§ ASSIGNMENT:
An exact transcription of the lines from the one holding "[0.00-1.00s]" to the end of the entries below, and nothing more, is the required answer. Please omit the pictures.
◆ ◆ ◆ ◆
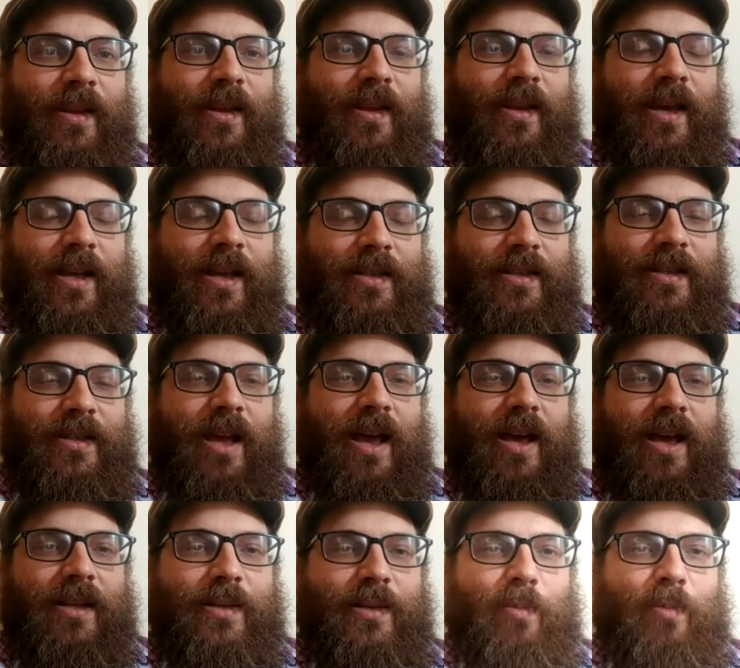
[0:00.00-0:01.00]
it's uh,
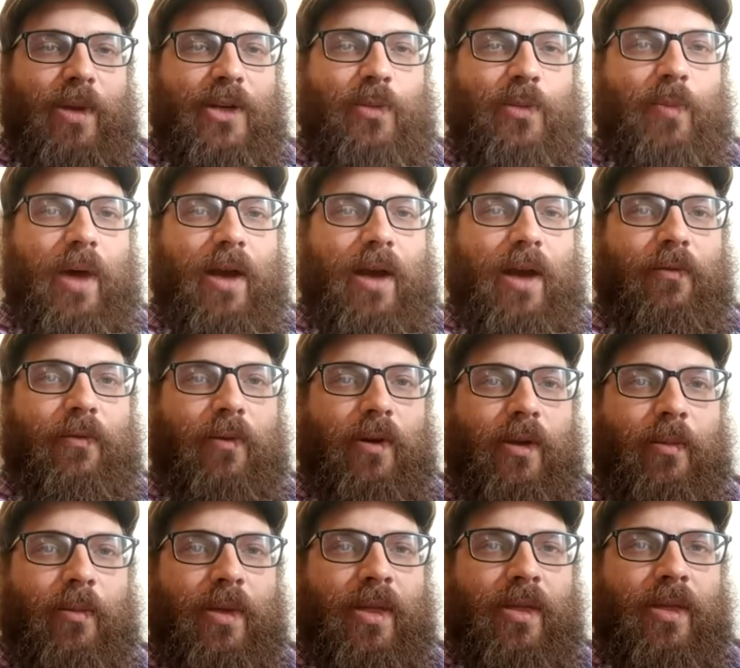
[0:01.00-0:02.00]
it's much better for
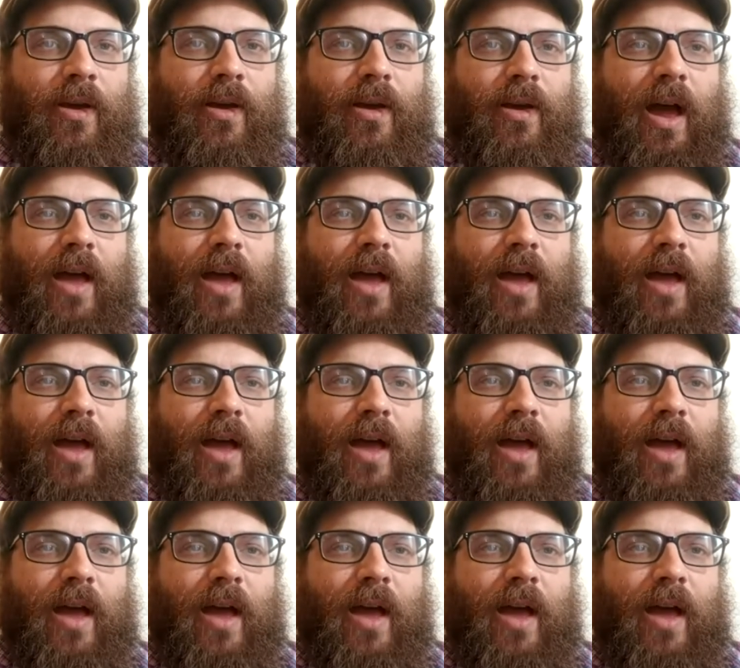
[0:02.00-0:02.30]
them and the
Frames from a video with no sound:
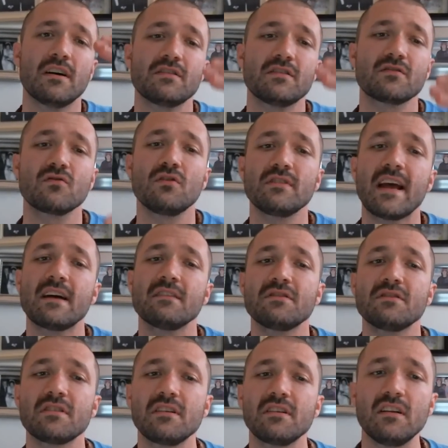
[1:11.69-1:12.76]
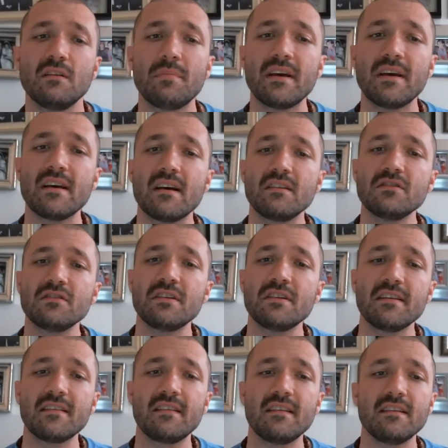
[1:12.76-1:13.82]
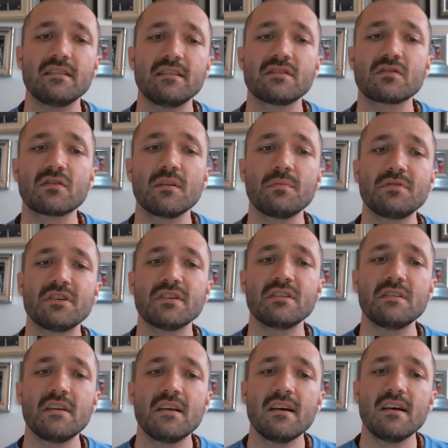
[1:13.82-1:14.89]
scroll down just a little bit underneath the description,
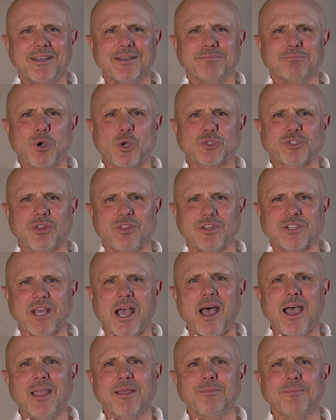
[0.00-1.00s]
Most of the
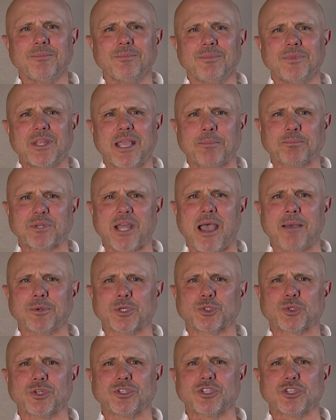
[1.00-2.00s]
time, the
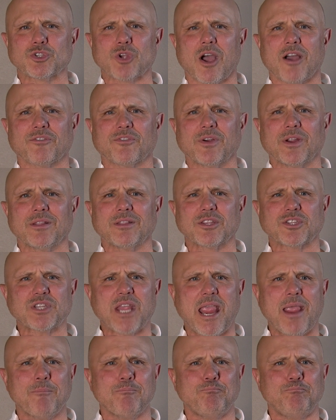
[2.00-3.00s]
optometrist is offering the
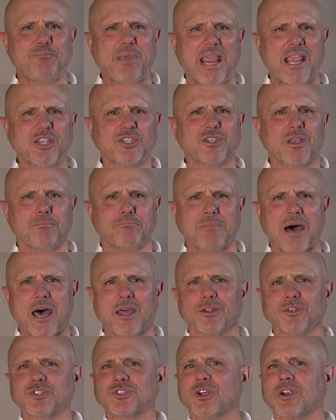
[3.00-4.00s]
same base
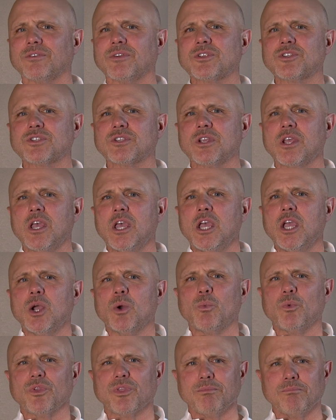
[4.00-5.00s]
model service
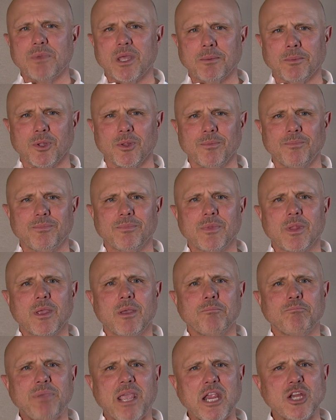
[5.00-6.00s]
with minimal,
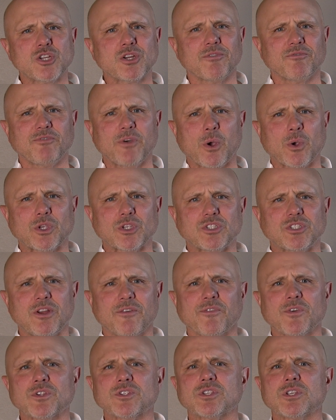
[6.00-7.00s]
patient-focused
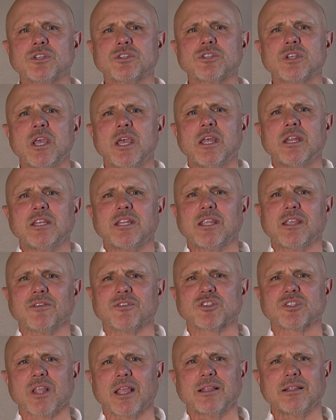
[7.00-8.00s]
differences to give
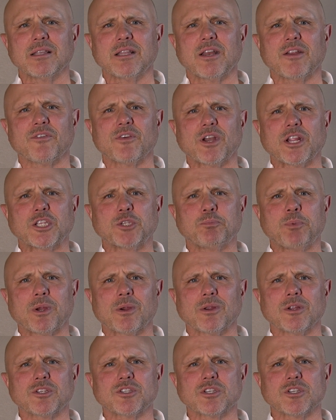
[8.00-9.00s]
slightly different
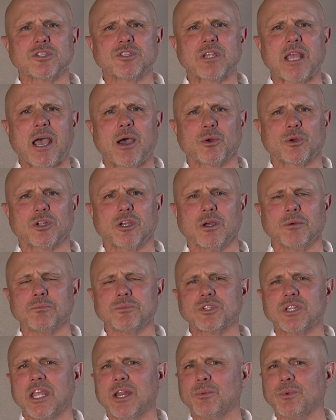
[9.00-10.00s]
experiences,
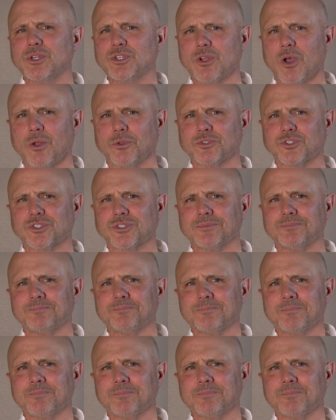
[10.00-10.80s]
outcomes, and results.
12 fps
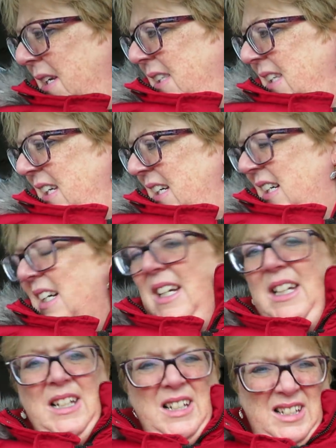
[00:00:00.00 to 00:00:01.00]
right in the
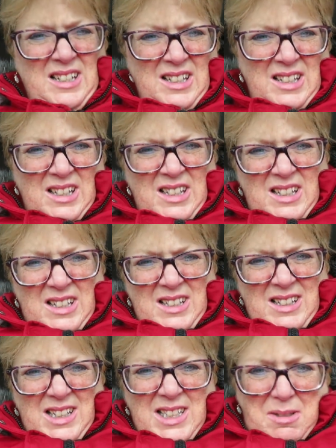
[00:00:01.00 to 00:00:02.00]
eye.
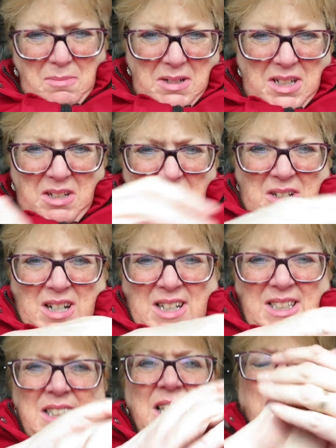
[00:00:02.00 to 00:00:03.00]
I sprayed you
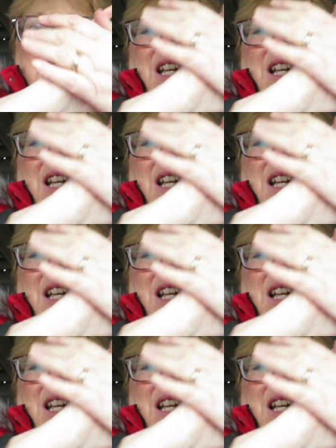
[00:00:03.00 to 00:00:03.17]
guys.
◆ ◆ ◆ ◆
§ FINISHED TASK:
[0.00-1.00s]
Most of the
[1.00-2.00s]
time, the
[2.00-3.00s]
optometrist is offering the
[3.00-4.00s]
same base
[4.00-5.00s]
model service
[5.00-6.00s]
with minimal,
[6.00-7.00s]
patient-focused
[7.00-8.00s]
differences to give
[8.00-9.00s]
slightly different
[9.00-10.00s]
experiences,
[10.00-10.80s]
outcomes, and results.
12 fps
[00:00:00.00 to 00:00:01.00]
right in the
[00:00:01.00 to 00:00:02.00]
eye.
[00:00:02.00 to 00:00:03.00]
I sprayed you
[00:00:03.00 to 00:00:03.17]
guys.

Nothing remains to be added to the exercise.